Biodynamic farming includes organic certification’s prohibitions against the use of synthetic pesticides and fertilizers. But in addition, maintaining that idea of the farm as an integrated whole, the entire farm must be certified (versus a particular crop or field, which is allowed in organic certification). Farmers must devote at least ten per cent of total acreage to wilderness habitat; for example oak groves, waterways, and meadows.
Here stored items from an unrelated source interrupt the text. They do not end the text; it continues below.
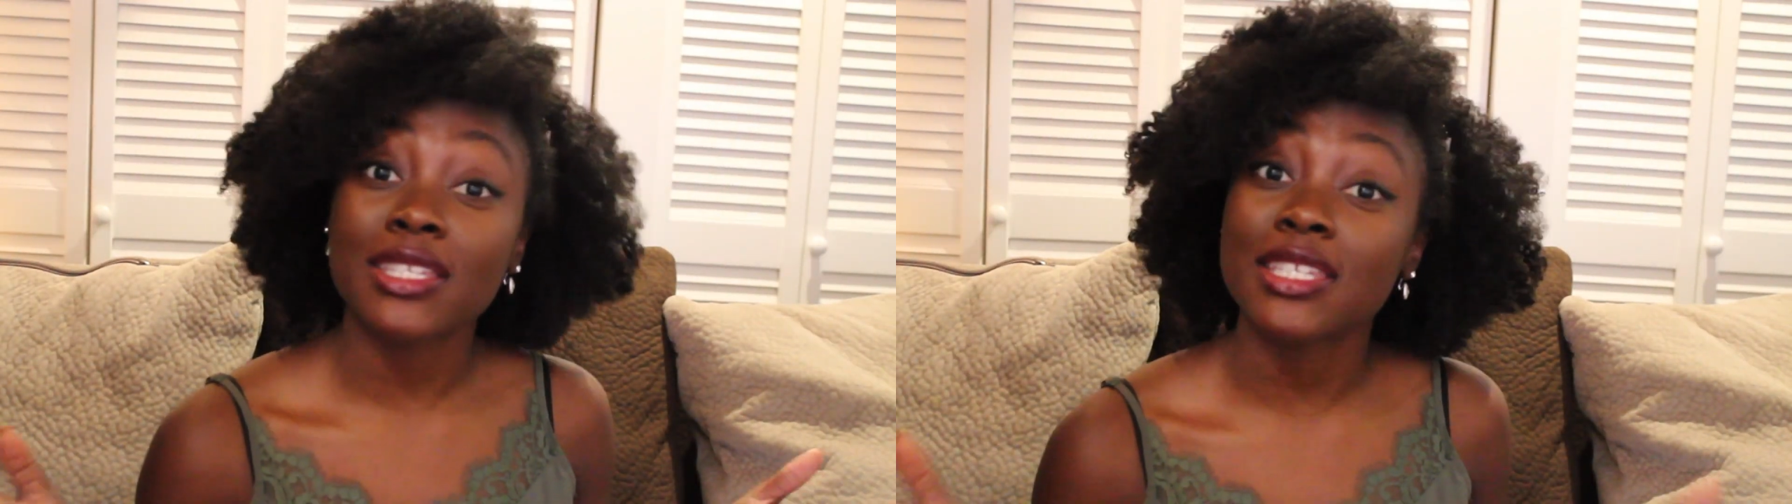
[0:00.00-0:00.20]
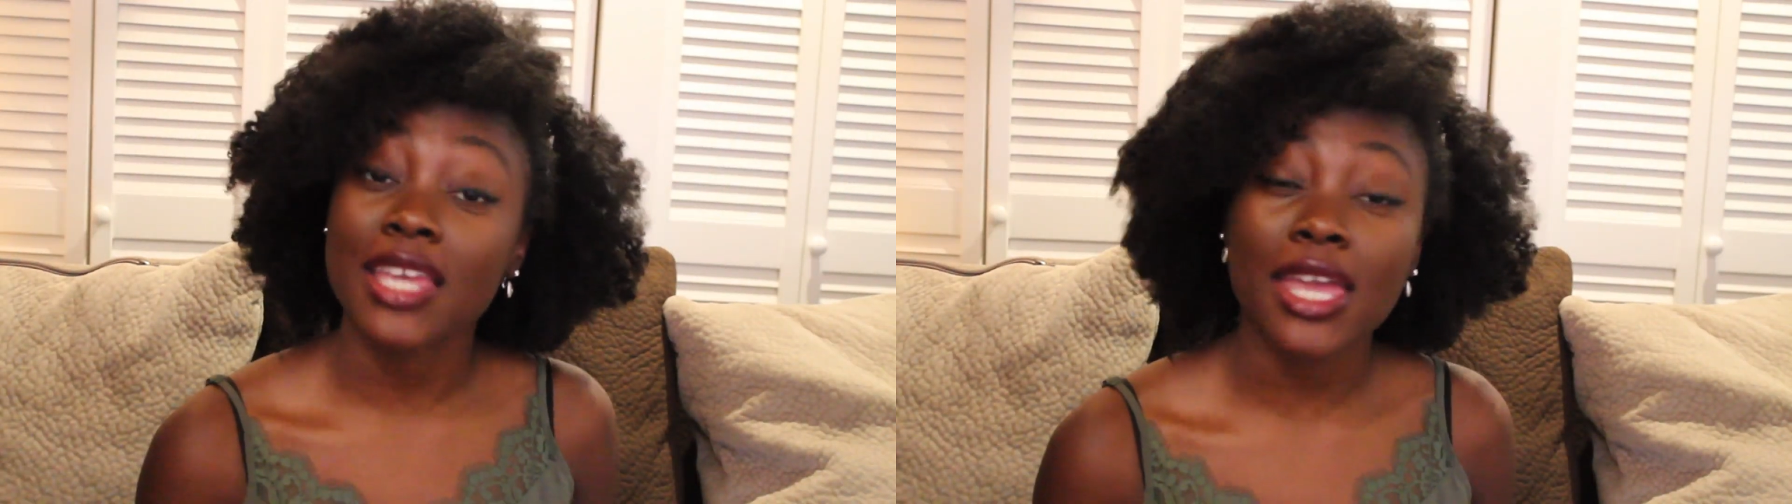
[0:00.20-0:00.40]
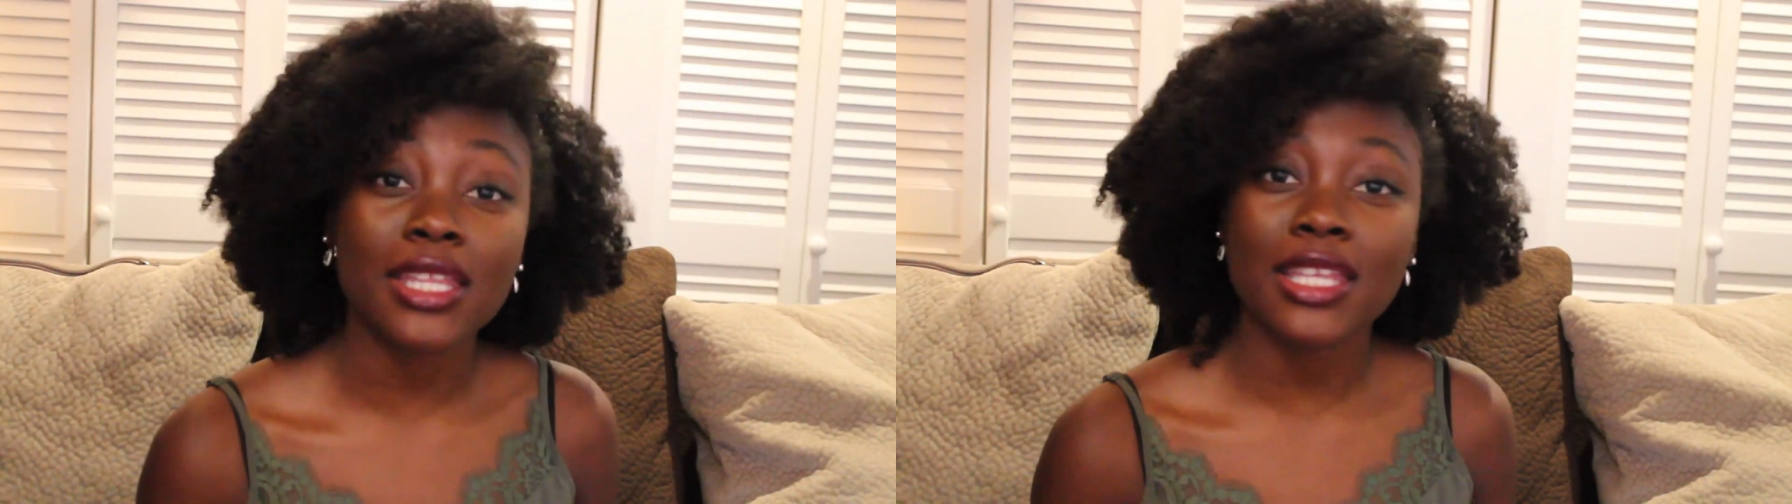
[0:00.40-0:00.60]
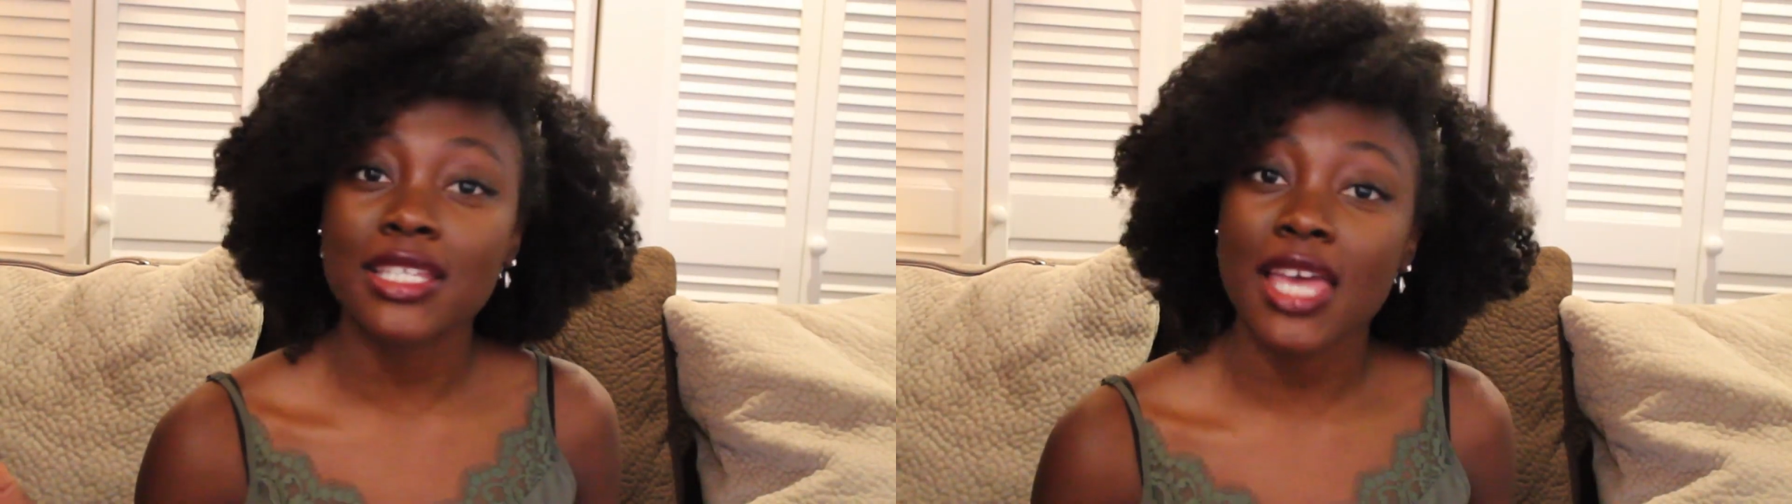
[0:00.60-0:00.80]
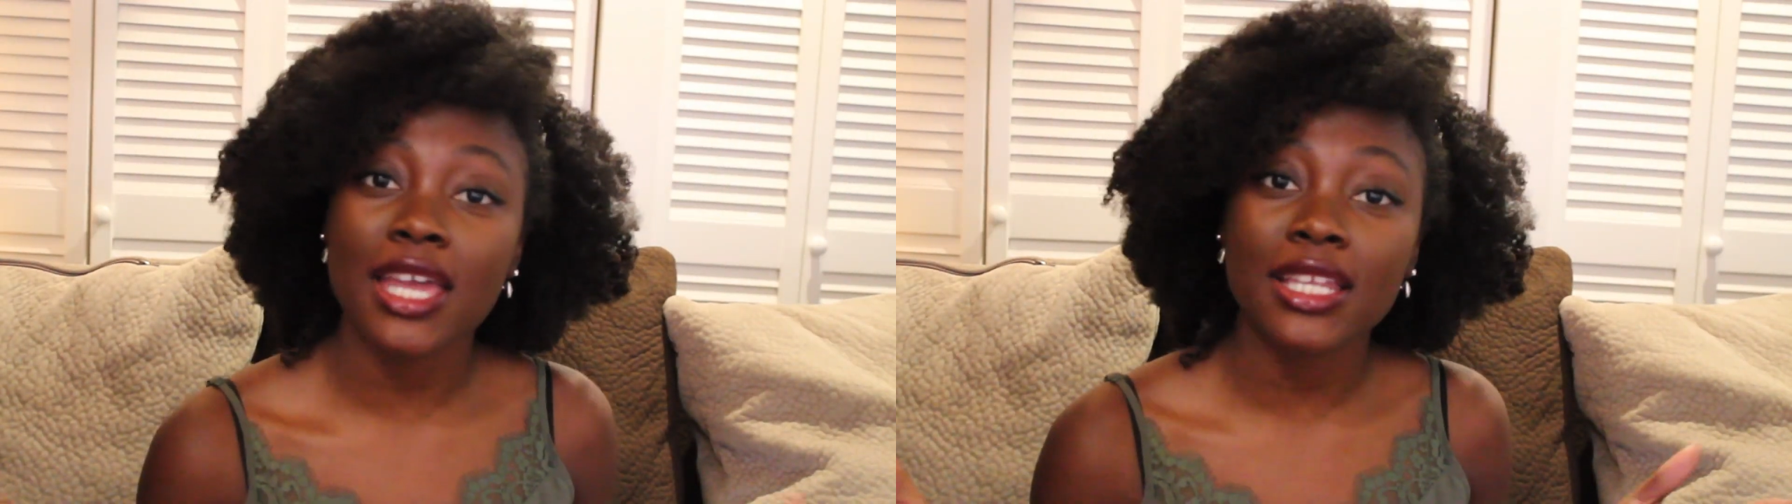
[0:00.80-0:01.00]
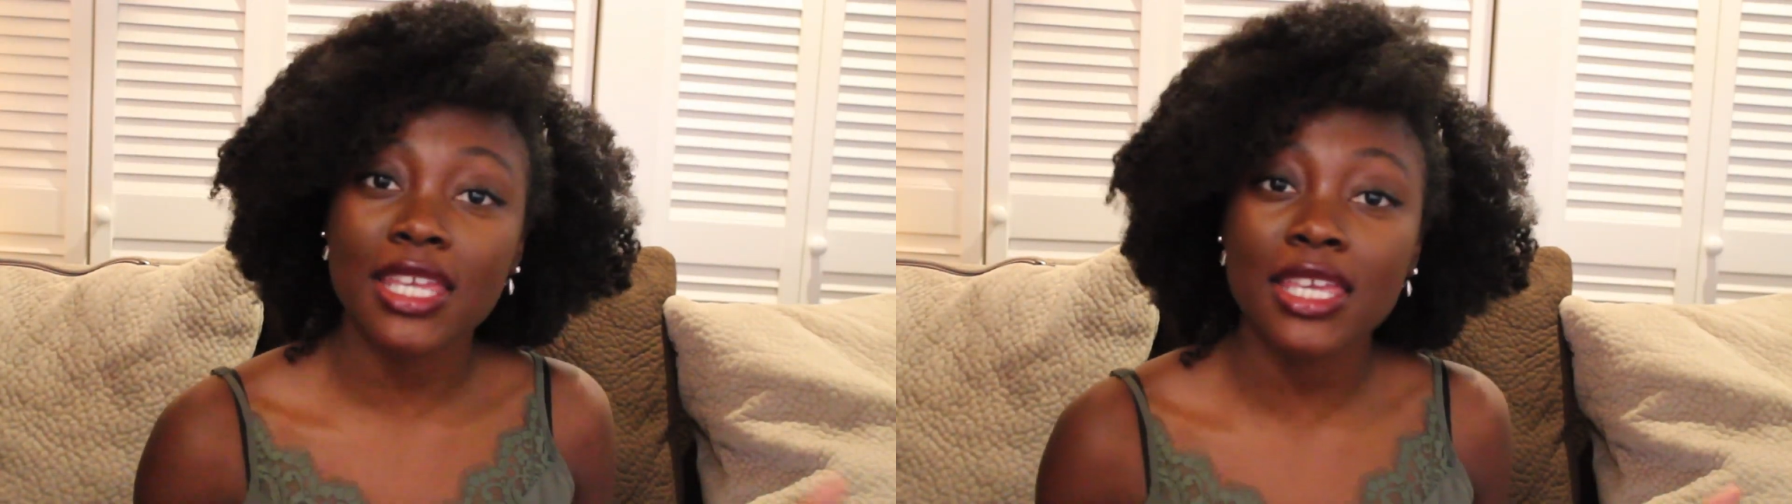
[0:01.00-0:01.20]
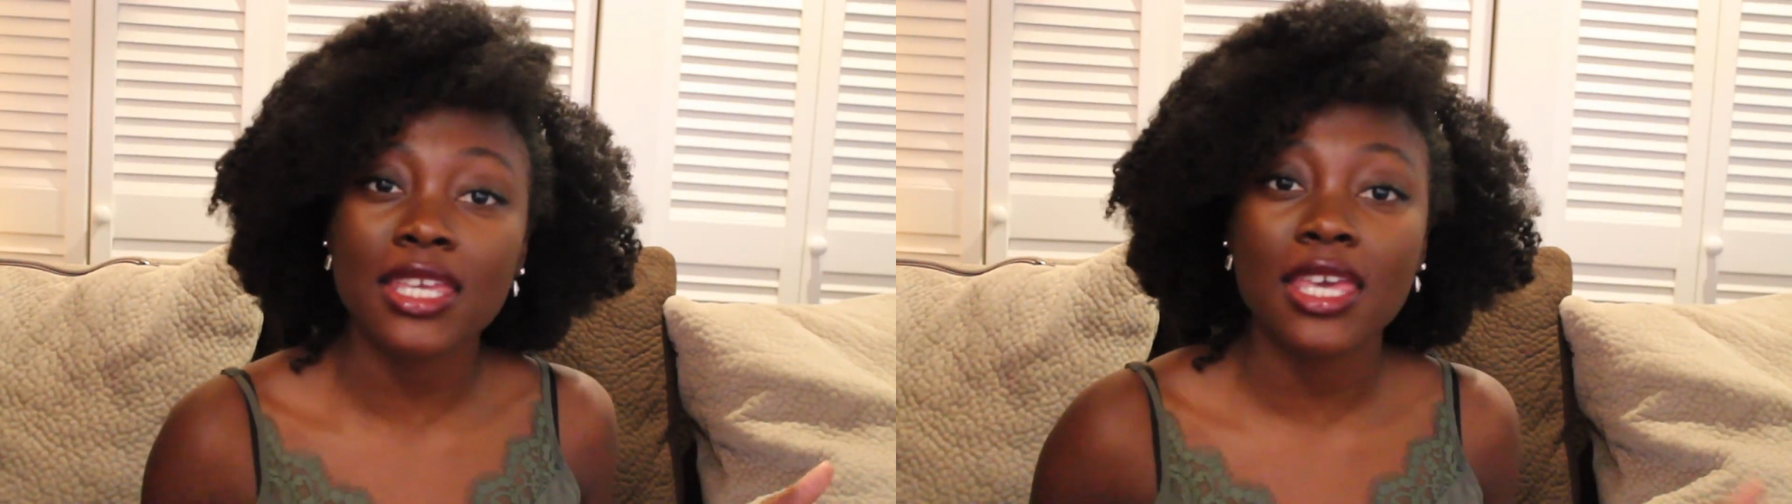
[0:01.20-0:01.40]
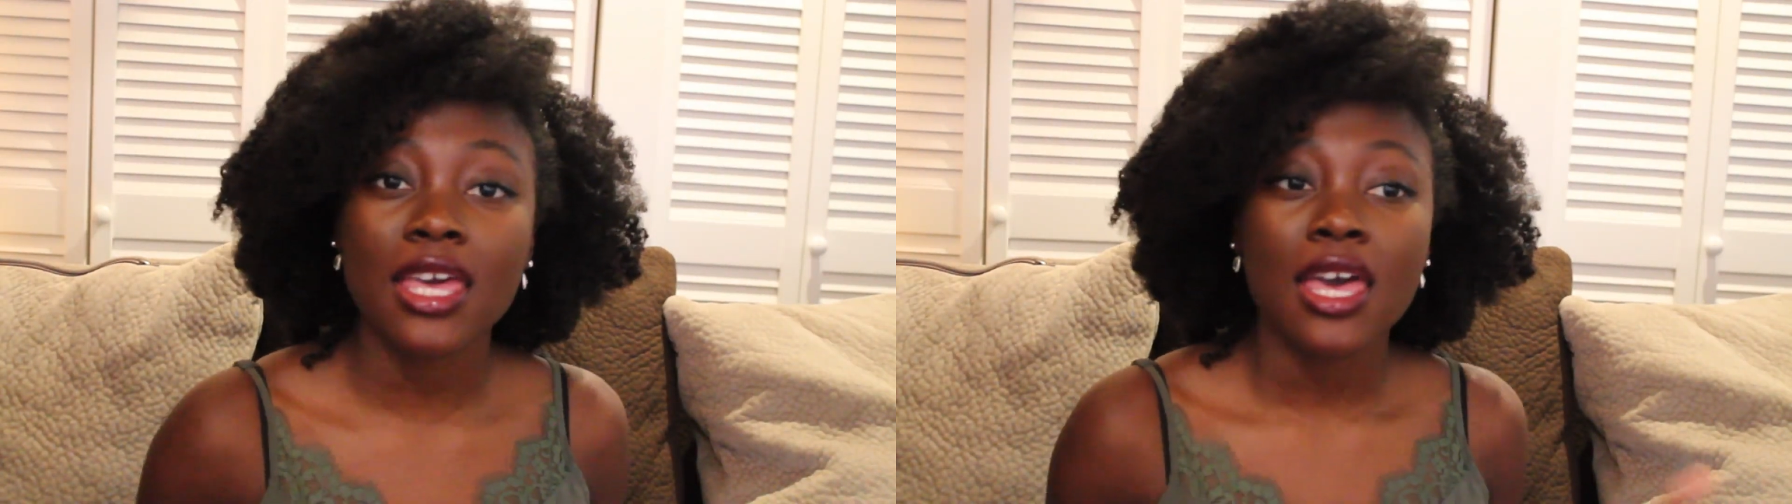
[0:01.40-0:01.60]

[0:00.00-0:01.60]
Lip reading: detangling technique.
Low tillage (if not no tillage) is encouraged. Integrating livestock, building compost, and utilizing cover crops generate on-farm fertility. Holistically-managed cattle grazing develops perennial grassland.  Control of diseases and insects is created naturally through botanical species diversity and predator habitat. Vegetative cover, like legumes, returns nitrogen to the soil. The use of eight Biodynamic preparations made from materials found on the farm enhances soil, compost, and the very act of photosynthesis.  All of these practices result in and depend on healthy and vibrant soil; carbon sequestering soil.

Demeter remains the oldest ecological certification organization in the world. Its farm standard has always been a regenerative agriculture standard, and Biodynamic farms have been sequestering carbon for nearly 100 years. But we want to do more.

Starting in January 2017, Demeter certification is going to include soil testing for carbon sequestration.  When an inspector visits a farm during its annual renewal process, soil samples will be collected and sent to a lab for testing. This will provide a valuable tool to measure progress that a farmer is making in building biologically active soil, and will allow Demeter to further assist farmers on their path of continual improvement.  Aggregating this data will give voice to power about the impacts of this regenerative farming system, in our quest to help people reimagine farming. In doing so, we join with the FAO, food advocates, savvy consumers, and regenerative farmers around the world in pursuing our vision of helping to heal our planet through agriculture.

Elizabeth Candelario is the managing director of Demeter USA.